Desire is a fundamental part of a person's soul that is with him always. The fact that he possesses this quality is because he is made in God’s image and God has desires. God desired to create the heavens and earth. He wanted to create a special piece of it to have fellowship and relationship with. He longed for people to want him with their ability to desire so He gave them free will. Jesus exhibited desires while He lived here. He desired to be about His Father’s business at 12 years old. He desired so much to win back companions for eternity that He was willing to suffer and die to make it happen (see Romans 12:2). It is quite moving to hear Him tell His disciples in Luke 22:15, “I have fervently desired to eat this Passover with you before I suffer.” We can never grasp all this meant to Him. He was facing a horrible trauma at the same time He was focusing on how that decision would get for Him the thing He most desired: humanity—humanity to be with Him forever, forgiven and able to share His light, life and love! A bride to come into communion with Him.
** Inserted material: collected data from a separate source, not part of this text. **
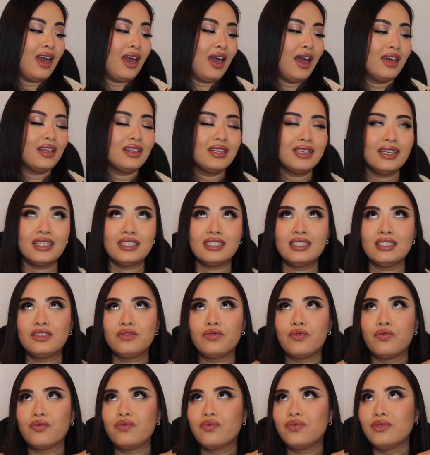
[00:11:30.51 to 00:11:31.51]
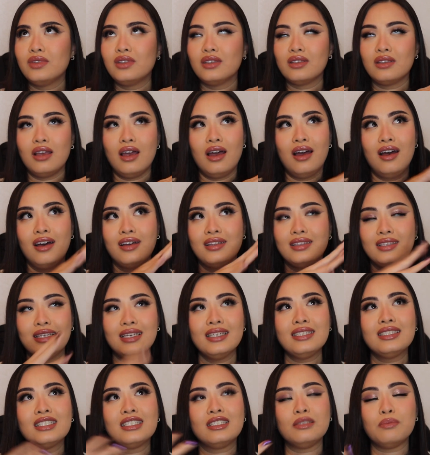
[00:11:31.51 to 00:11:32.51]
and
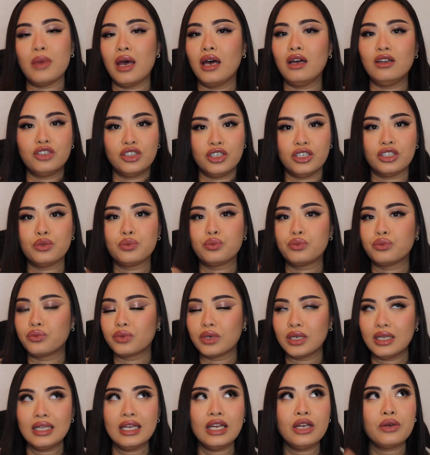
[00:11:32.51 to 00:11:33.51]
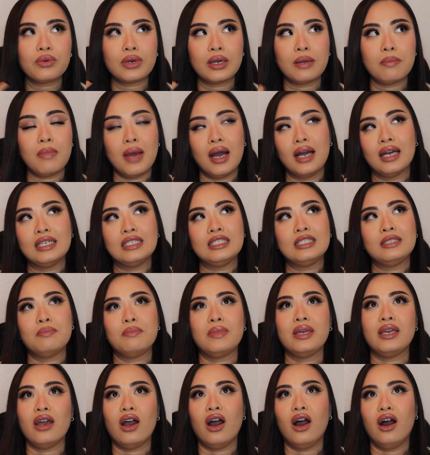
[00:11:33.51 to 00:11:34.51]
this smell just really reminds
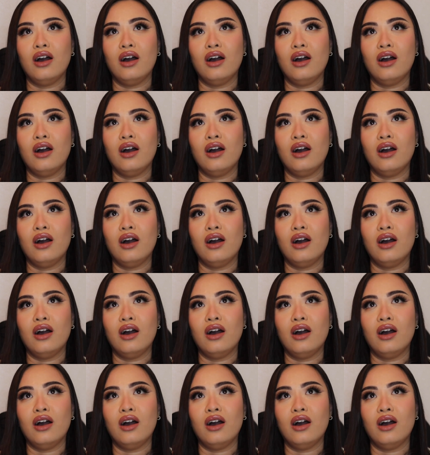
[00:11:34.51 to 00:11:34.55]
me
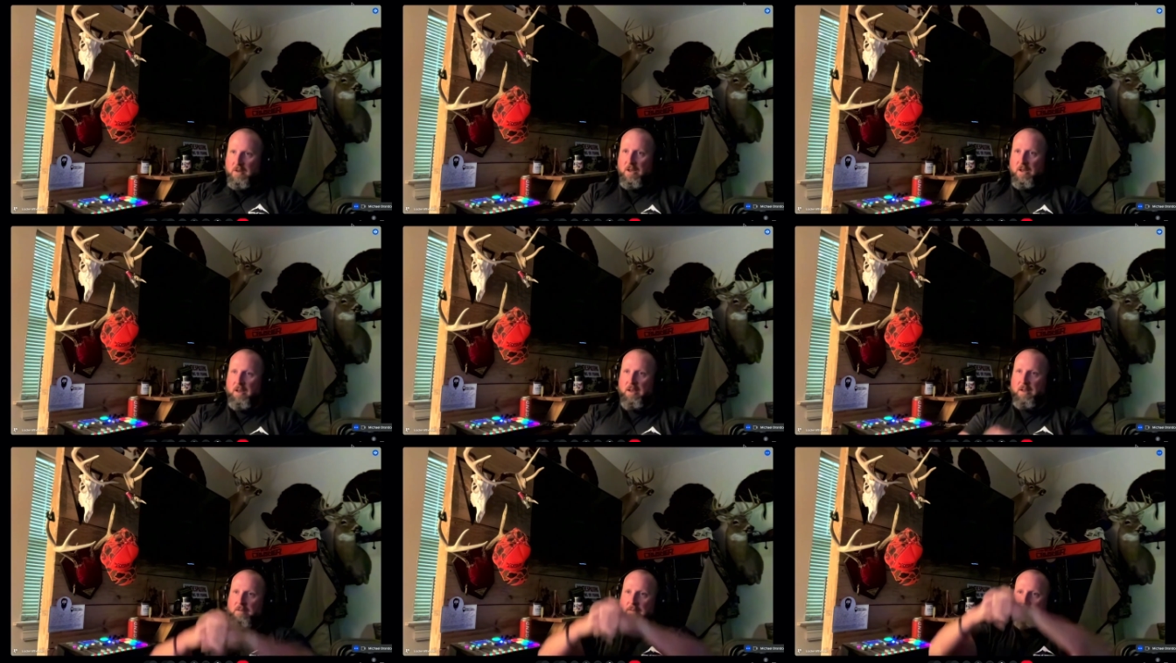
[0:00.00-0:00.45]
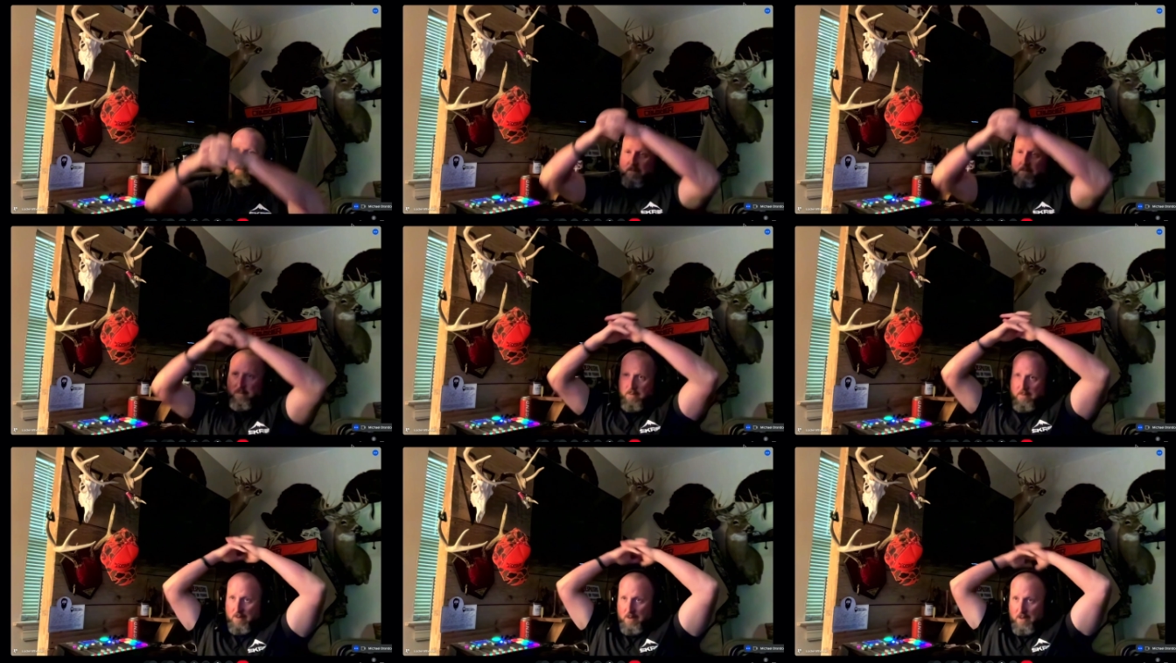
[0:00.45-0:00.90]
And
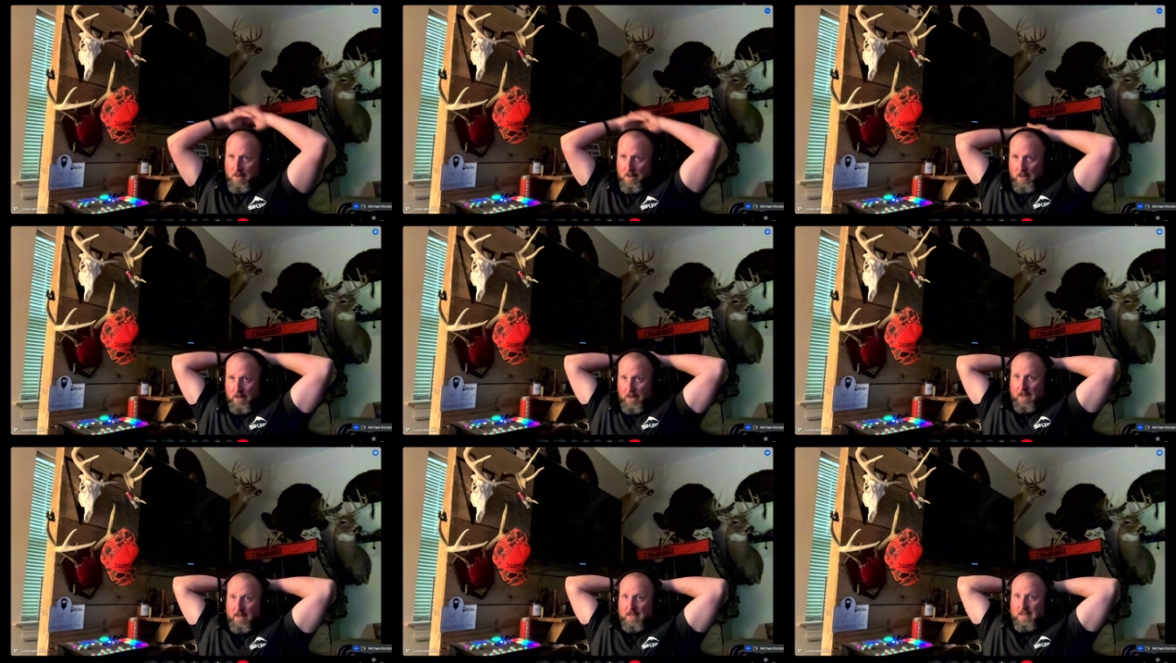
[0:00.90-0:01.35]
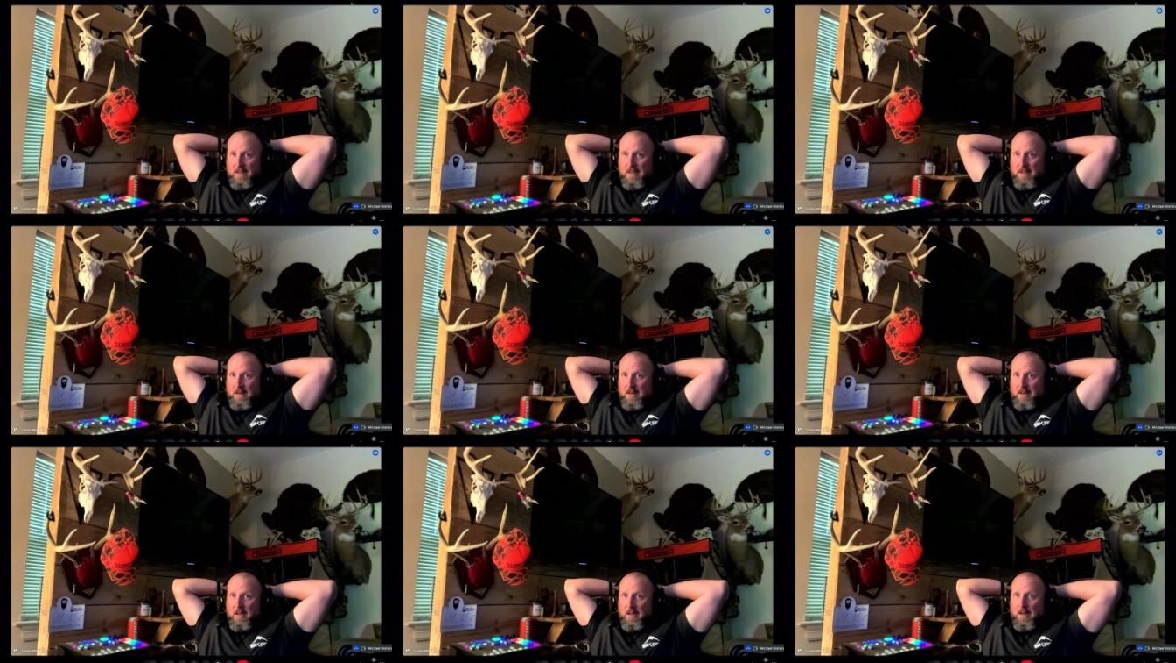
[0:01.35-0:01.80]
like I
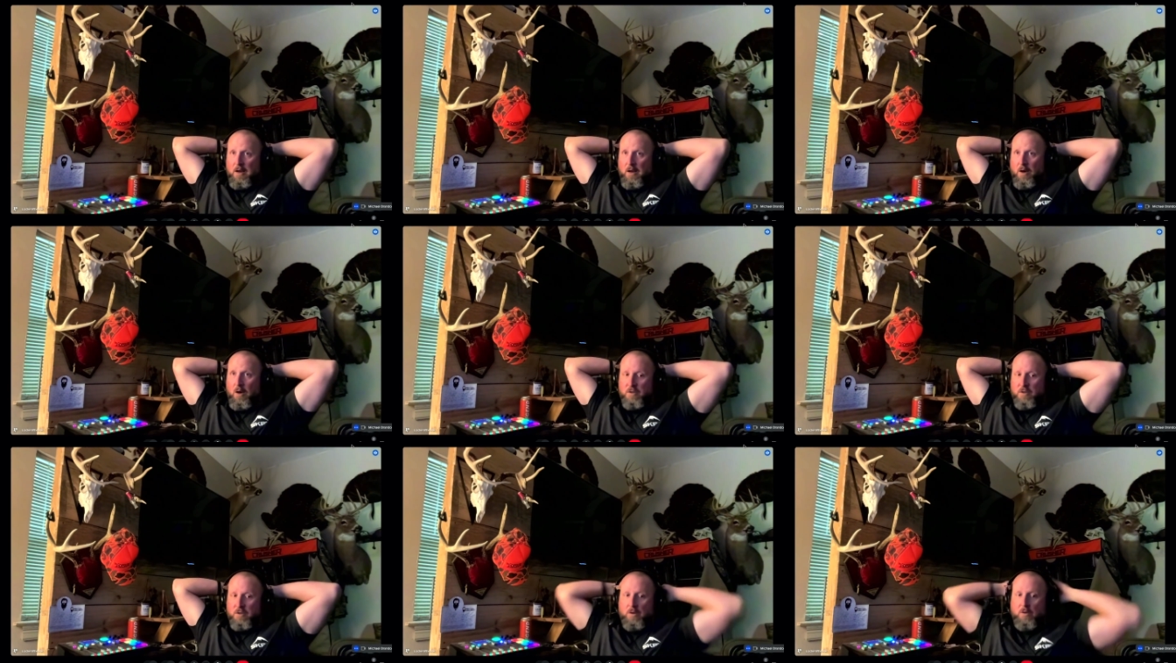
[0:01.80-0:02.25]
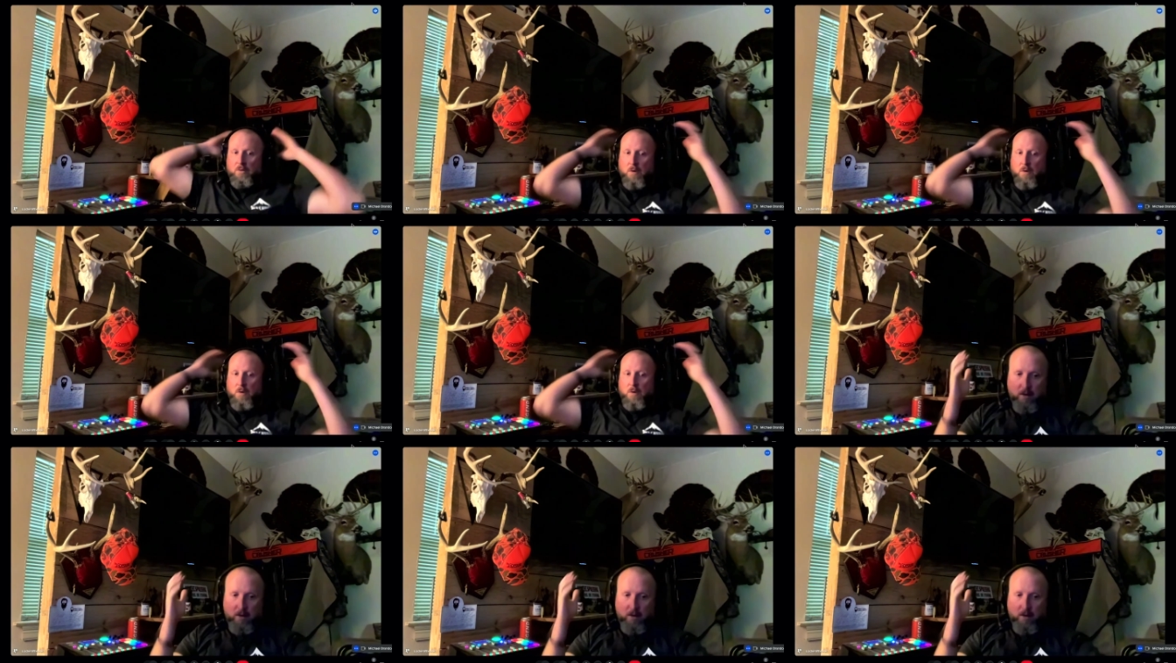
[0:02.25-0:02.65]
said, it also,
of us has our own type of gravity. Gravity is a stabilizing force in the universe that keeps things in place and in relationship to one another. Gravity is created by PRESENCE. Anything that has mass has its own gravity, us included. So, the earth’s gravity affects us but so does that of the people and things around us. We are captivated by earth’s gravity, but the earth is captivated by the sun’s gravity and the sun is captivated by our galaxy’s gravity which is held by greater galaxies. You get the picture. Everything that has mass in the universe has its own gravity. Gravity is very much like desire. Everybody wants to draw things to themselves, and everybody is affected by what others around them want. If we get free from one thing that is “holding” us by its gravity, then we are free to move into orbit around something else! There are two main ways we can be drawn in this matter. Towards God or away from Him.
Jesus said, “If I be lifted up, I will draw all men to myself.” (John 12:32) He knew that when His body died it would create a fundamental change in the universe where now His gravitational force would become compelling and ultimate. Everything would end up before Him eventually, for better or worse. In the meantime, we have a journey through life of the evolution of our desires. Will the path lead us to Him or away from Him? What is the evolution of our desires and how can they end up being fulfilled by the “Desire of the Nations”? Spend time with God asking Him to put you in orbit around Him more and more.